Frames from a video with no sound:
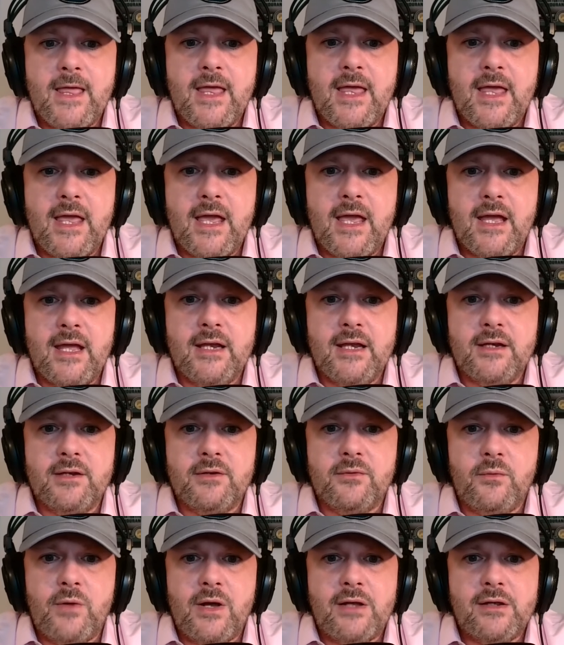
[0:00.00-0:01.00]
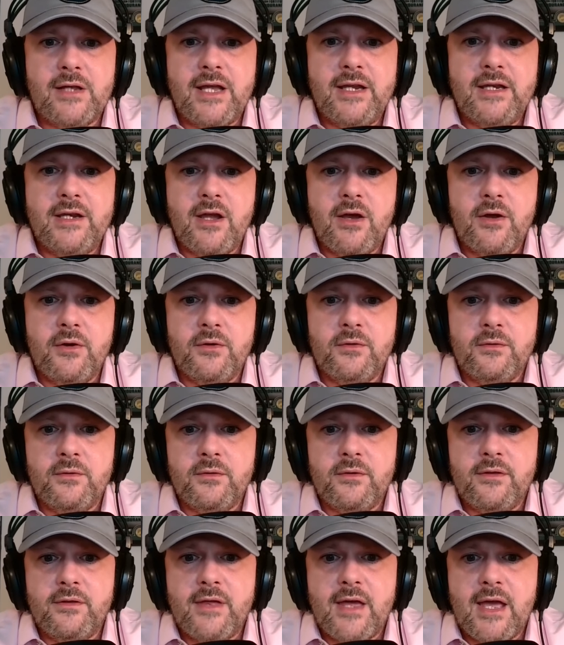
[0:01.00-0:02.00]
And while I know
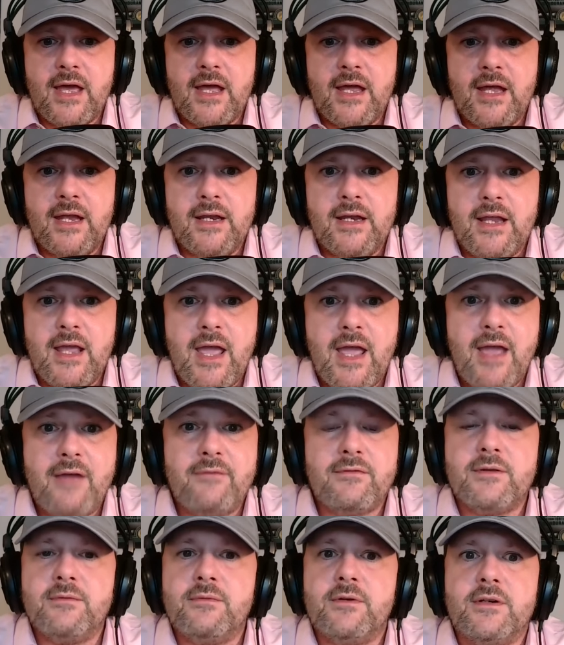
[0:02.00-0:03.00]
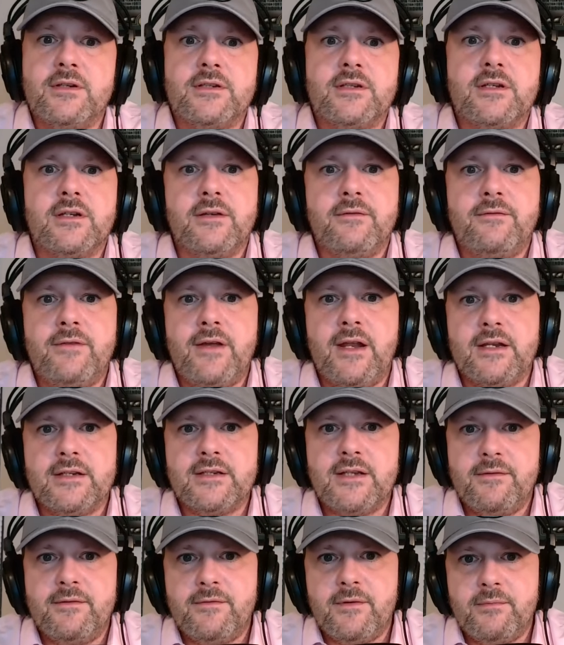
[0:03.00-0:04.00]
that everyone is good at
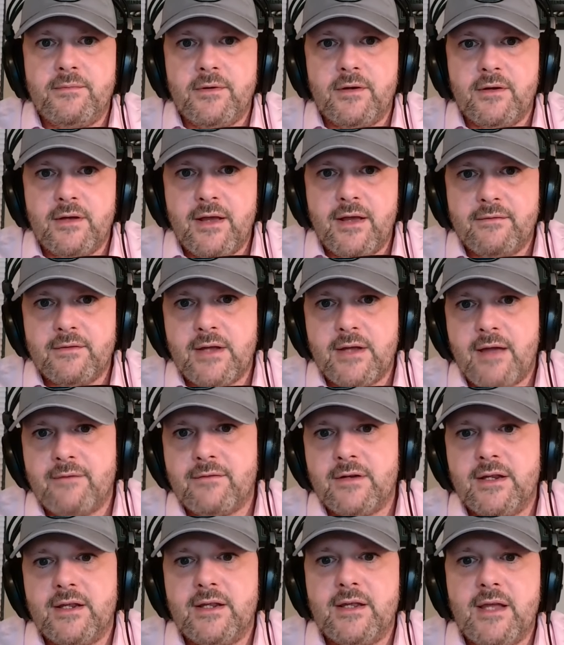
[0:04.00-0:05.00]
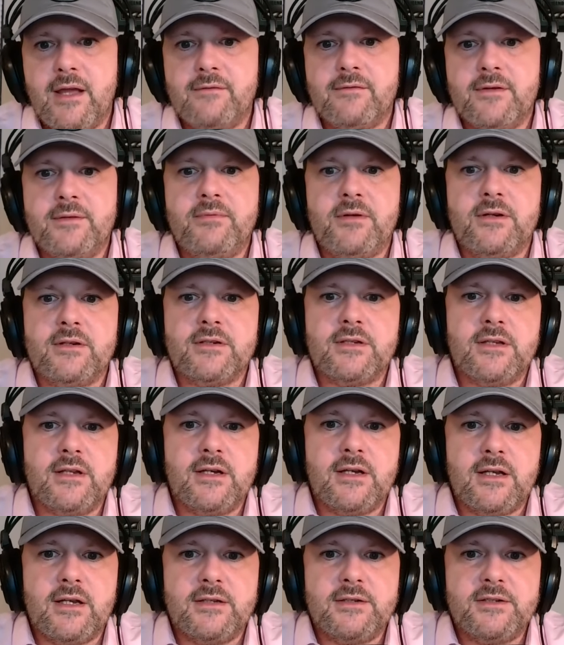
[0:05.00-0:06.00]
fantasy football, every person that
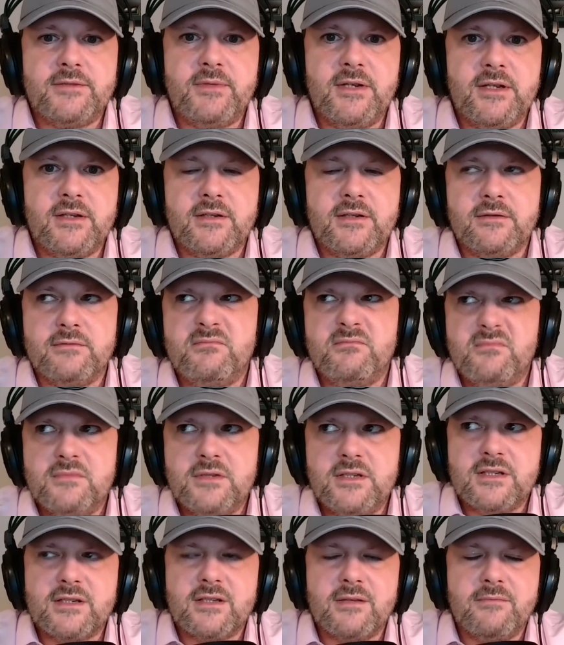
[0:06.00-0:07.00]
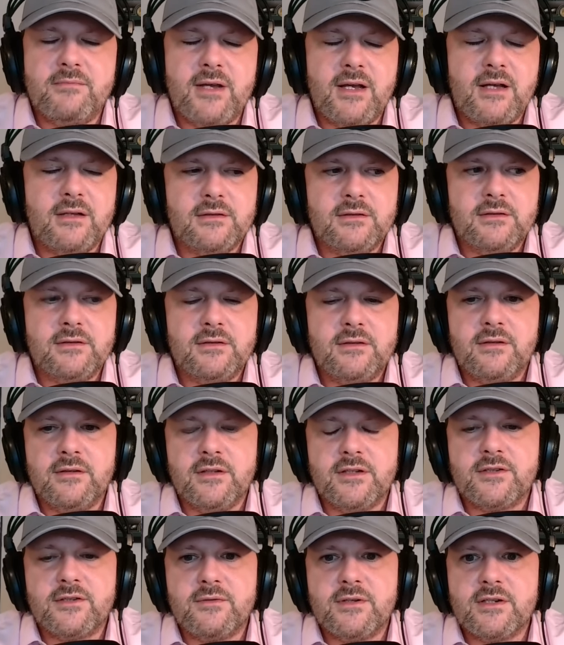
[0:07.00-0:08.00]
I speak to just about on
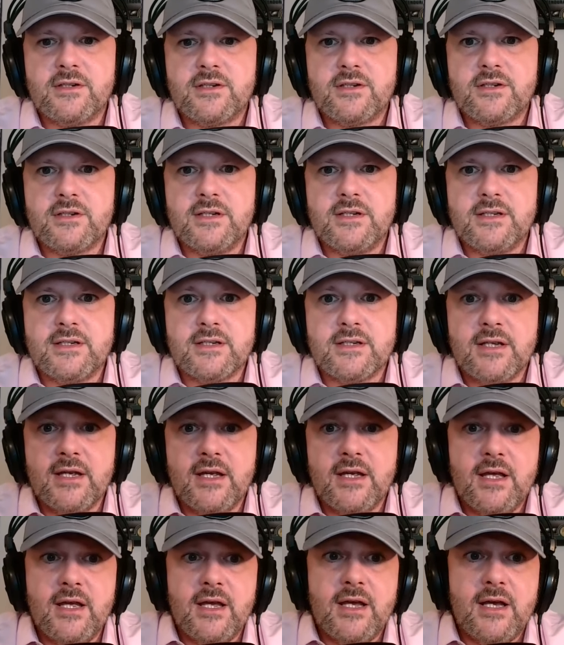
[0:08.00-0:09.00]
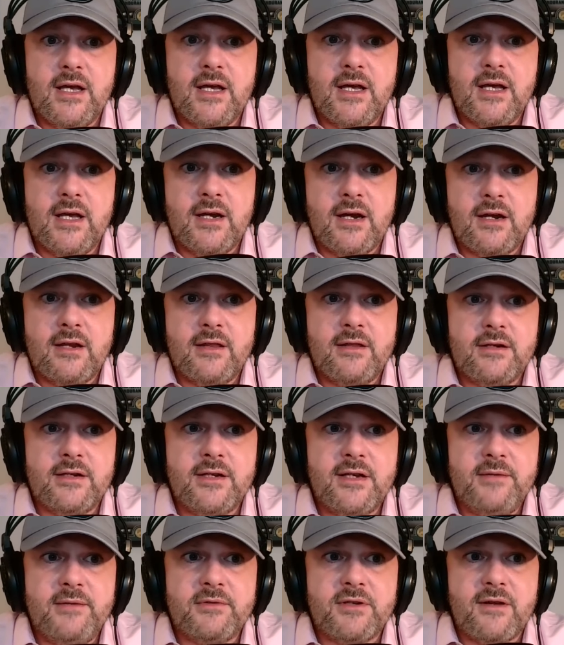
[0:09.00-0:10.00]
the Twitter streets, none of their
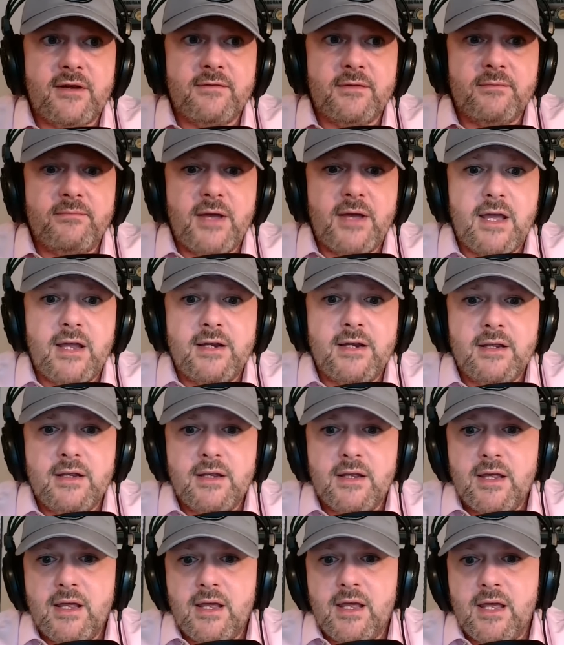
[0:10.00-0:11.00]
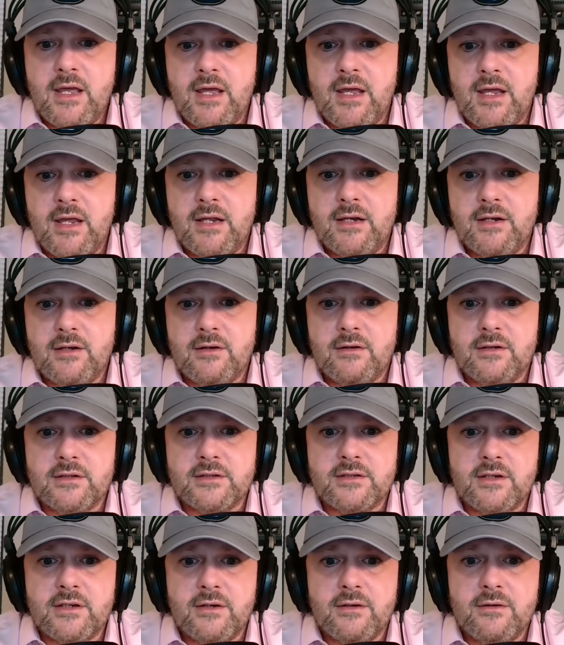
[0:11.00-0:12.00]
teams are ever bad. And
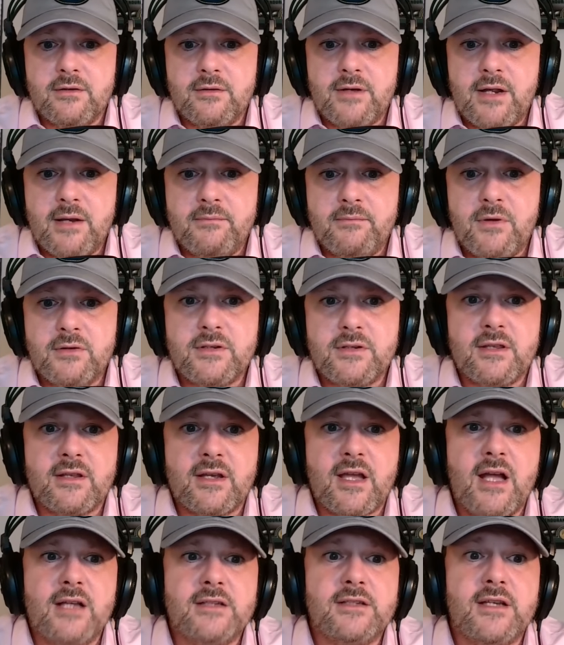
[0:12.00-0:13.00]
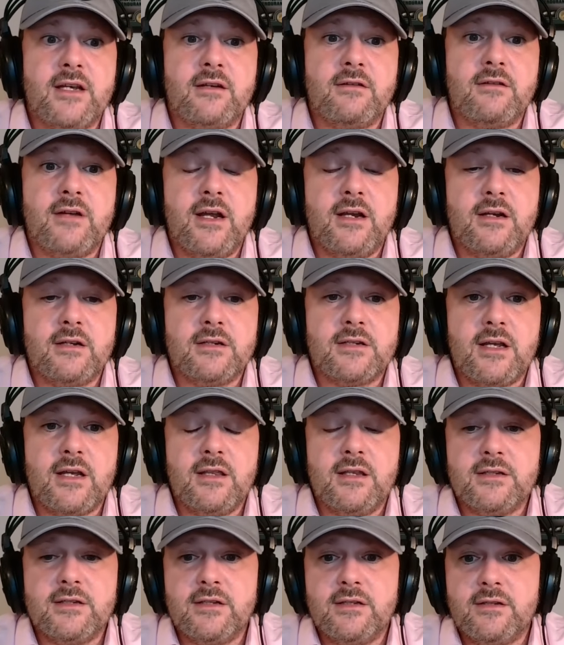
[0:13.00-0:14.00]
also most of the content creators I
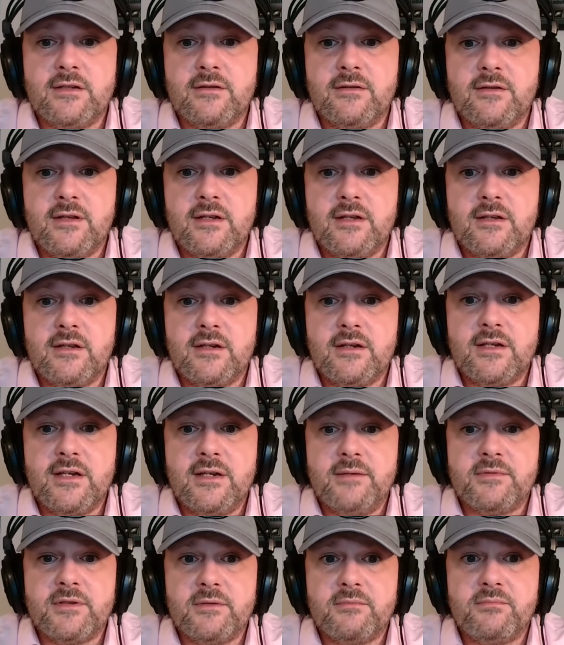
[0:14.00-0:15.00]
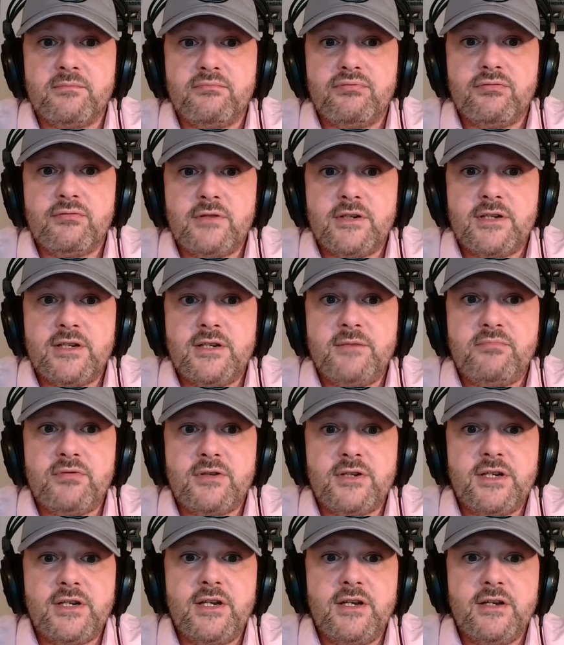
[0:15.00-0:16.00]
listen to, their teams are pretty,
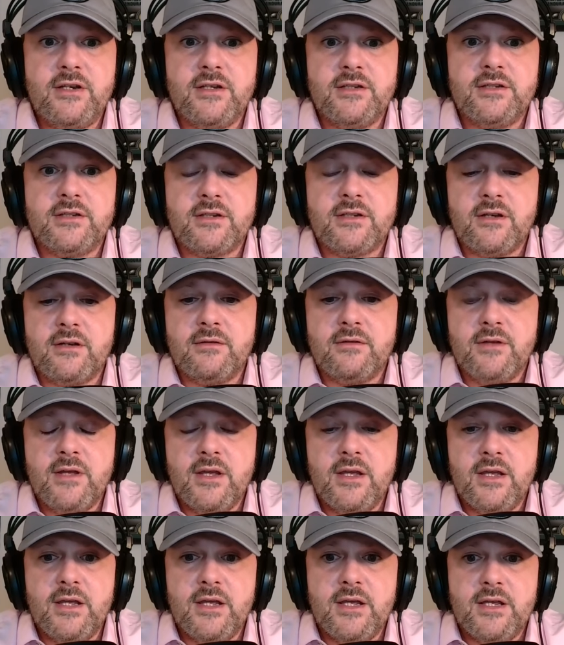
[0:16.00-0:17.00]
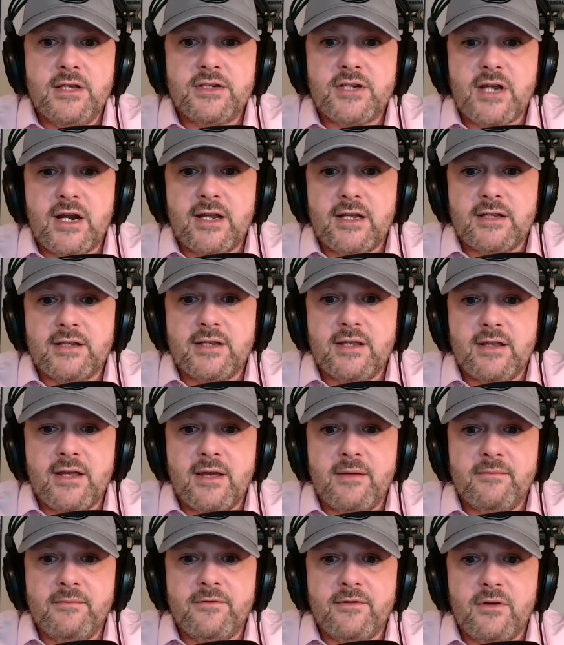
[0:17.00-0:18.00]
pretty good. So shout out to
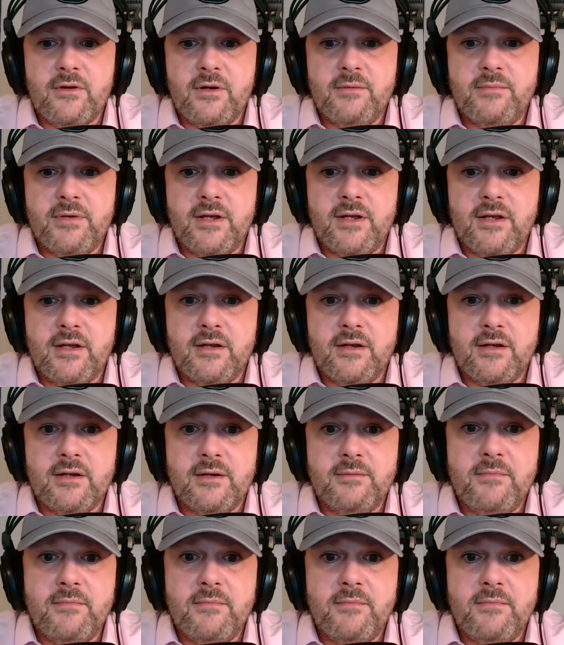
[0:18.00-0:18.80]
them for all being good.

****************

Copy nothing but the lines from the start of the entries through the line with "[0:14.00-0:15.00]". Write them out exactly, without pictures.

**RESPONSE TO THE EXERCISE**
Frames from a video with no sound:
[0:00.00-0:01.00]
[0:01.00-0:02.00]
And while I know
[0:02.00-0:03.00]
[0:03.00-0:04.00]
that everyone is good at
[0:04.00-0:05.00]
[0:05.00-0:06.00]
fantasy football, every person that
[0:06.00-0:07.00]
[0:07.00-0:08.00]
I speak to just about on
[0:08.00-0:09.00]
[0:09.00-0:10.00]
the Twitter streets, none of their
[0:10.00-0:11.00]
[0:11.00-0:12.00]
teams are ever bad. And
[0:12.00-0:13.00]
[0:13.00-0:14.00]
also most of the content creators I
[0:14.00-0:15.00]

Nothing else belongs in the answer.